Your instructions: The goal is an unaltered copy of the records below, minus any images.

Records provided:
____________
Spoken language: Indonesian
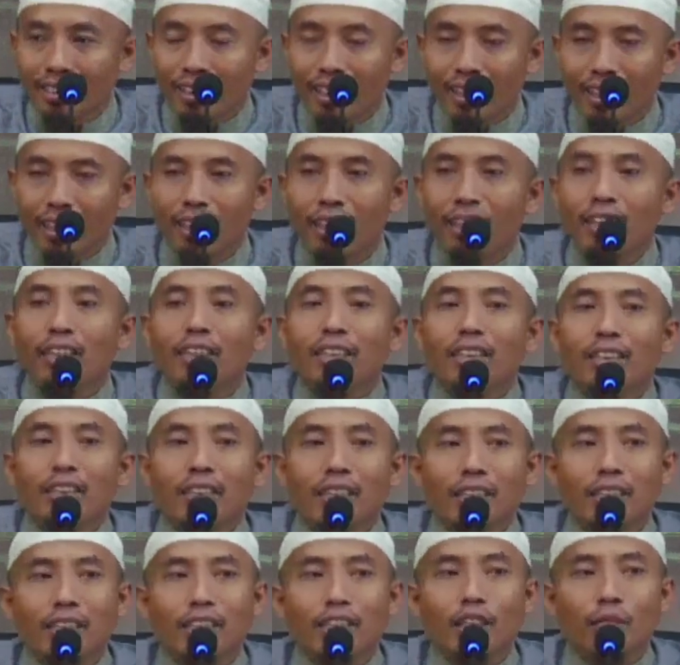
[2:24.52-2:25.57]
Ya.
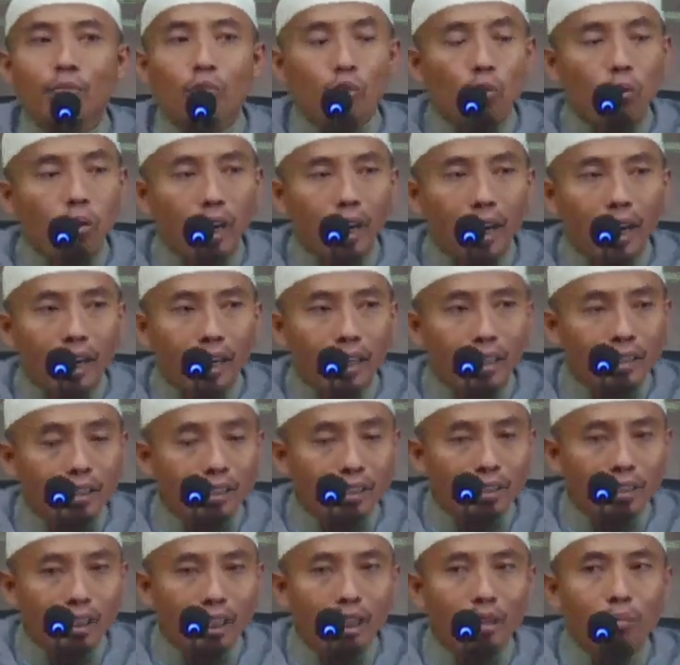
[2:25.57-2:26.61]
Saya titip
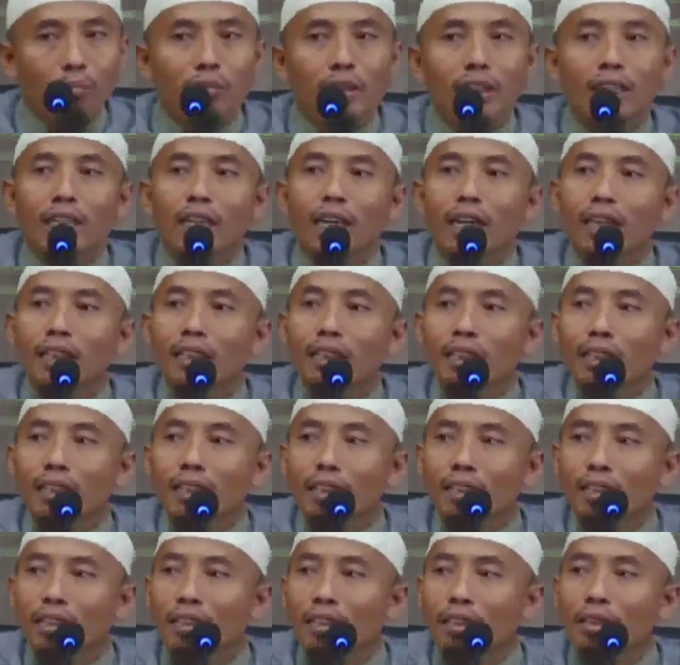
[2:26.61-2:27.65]
uang, tolong berikan
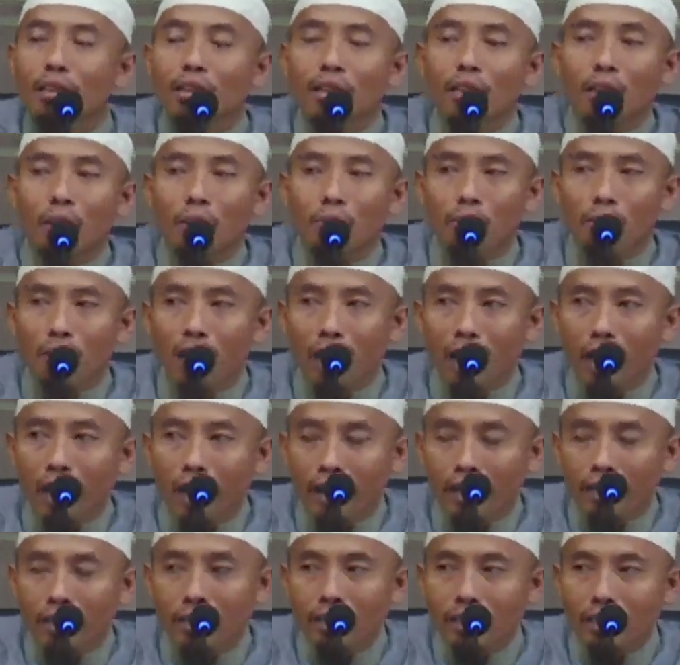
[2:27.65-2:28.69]

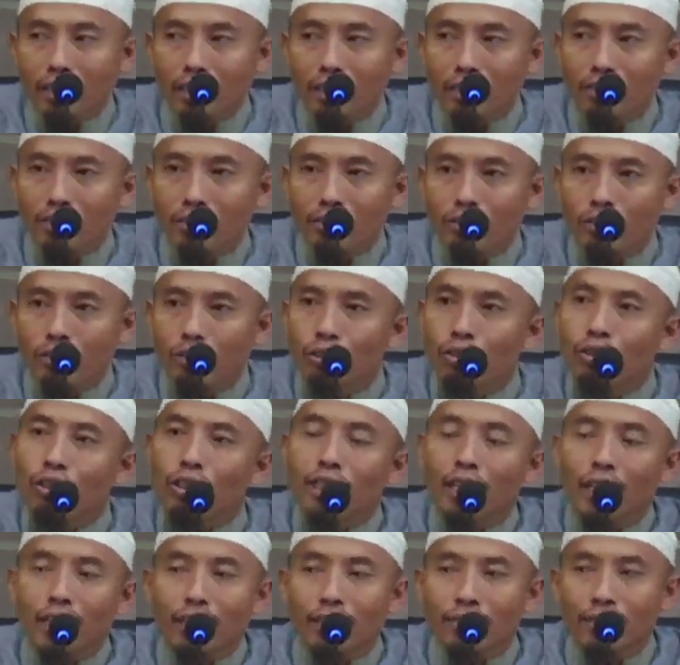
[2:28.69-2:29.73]
beras untuk
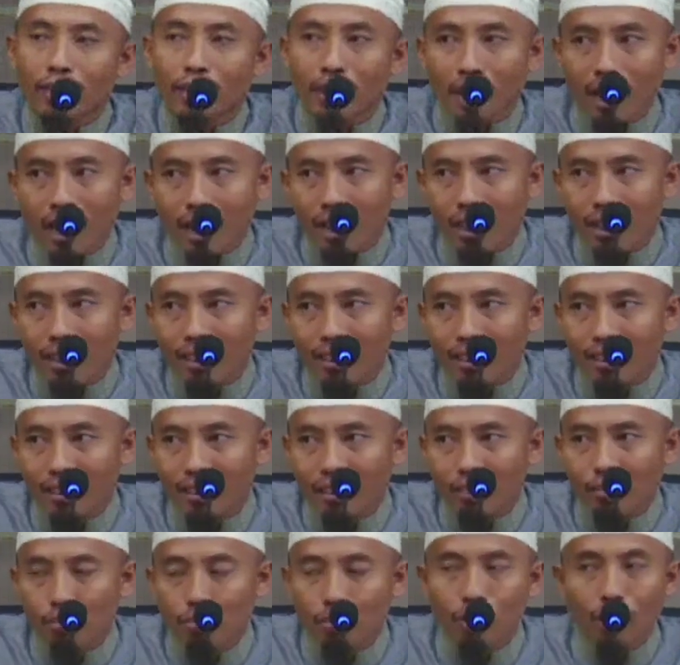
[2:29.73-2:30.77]
zakat fitrah.
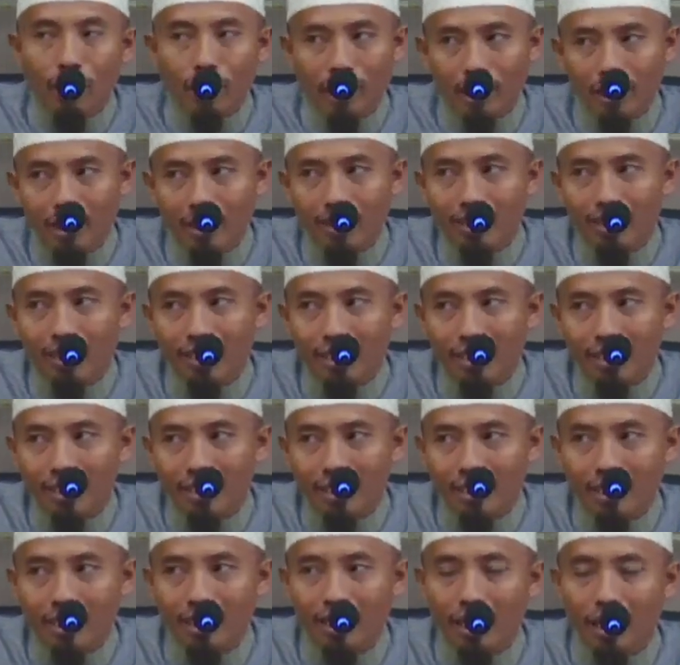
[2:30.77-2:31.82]
Boleh.
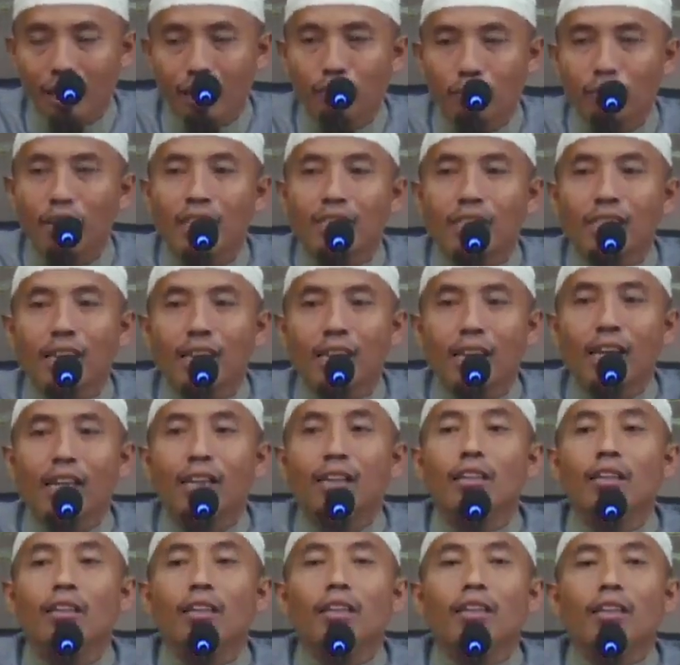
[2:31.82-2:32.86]
Ya enggak? Biasanya
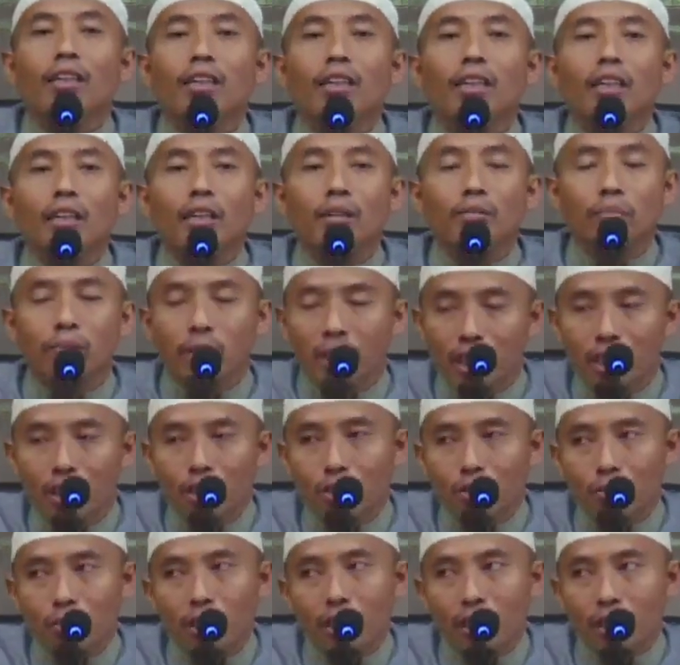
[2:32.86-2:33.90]
e,
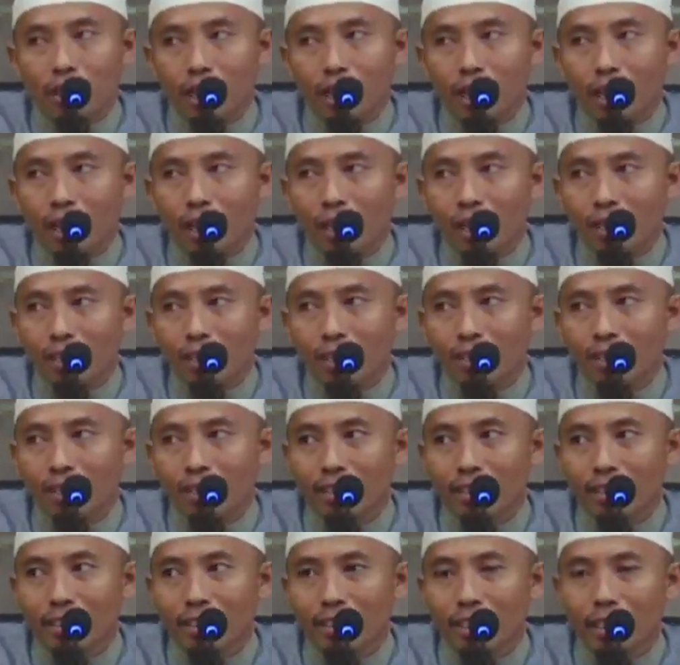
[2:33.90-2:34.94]
begitu biasanya.
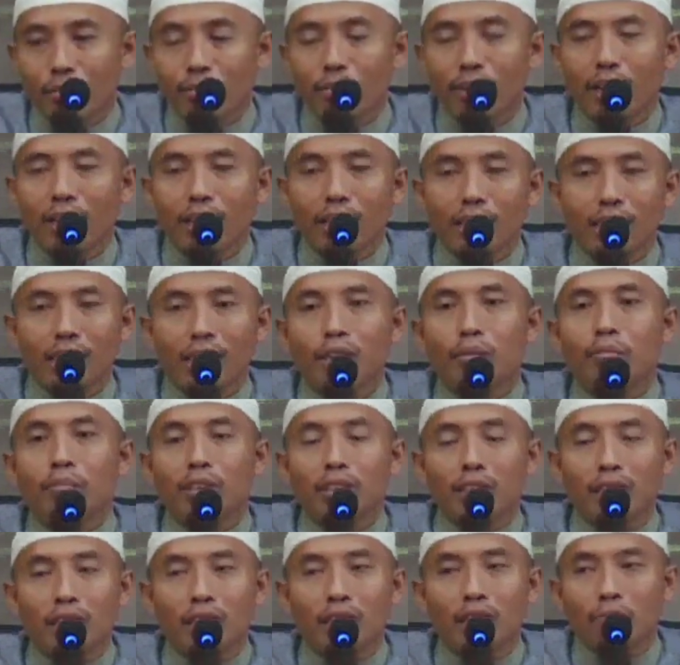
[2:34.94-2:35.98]
Ya, panitia
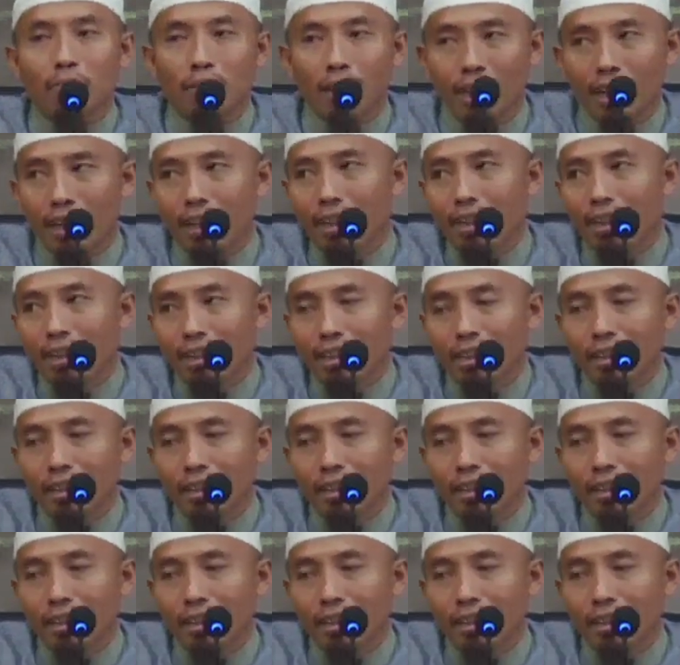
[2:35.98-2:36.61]
menerima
____________
Output of the exercise:
Spoken language: Indonesian
[2:24.52-2:25.57]
Ya.
[2:25.57-2:26.61]
Saya titip
[2:26.61-2:27.65]
uang, tolong berikan
[2:27.65-2:28.69]

[2:28.69-2:29.73]
beras untuk
[2:29.73-2:30.77]
zakat fitrah.
[2:30.77-2:31.82]
Boleh.
[2:31.82-2:32.86]
Ya enggak? Biasanya
[2:32.86-2:33.90]
e,
[2:33.90-2:34.94]
begitu biasanya.
[2:34.94-2:35.98]
Ya, panitia
[2:35.98-2:36.61]
menerima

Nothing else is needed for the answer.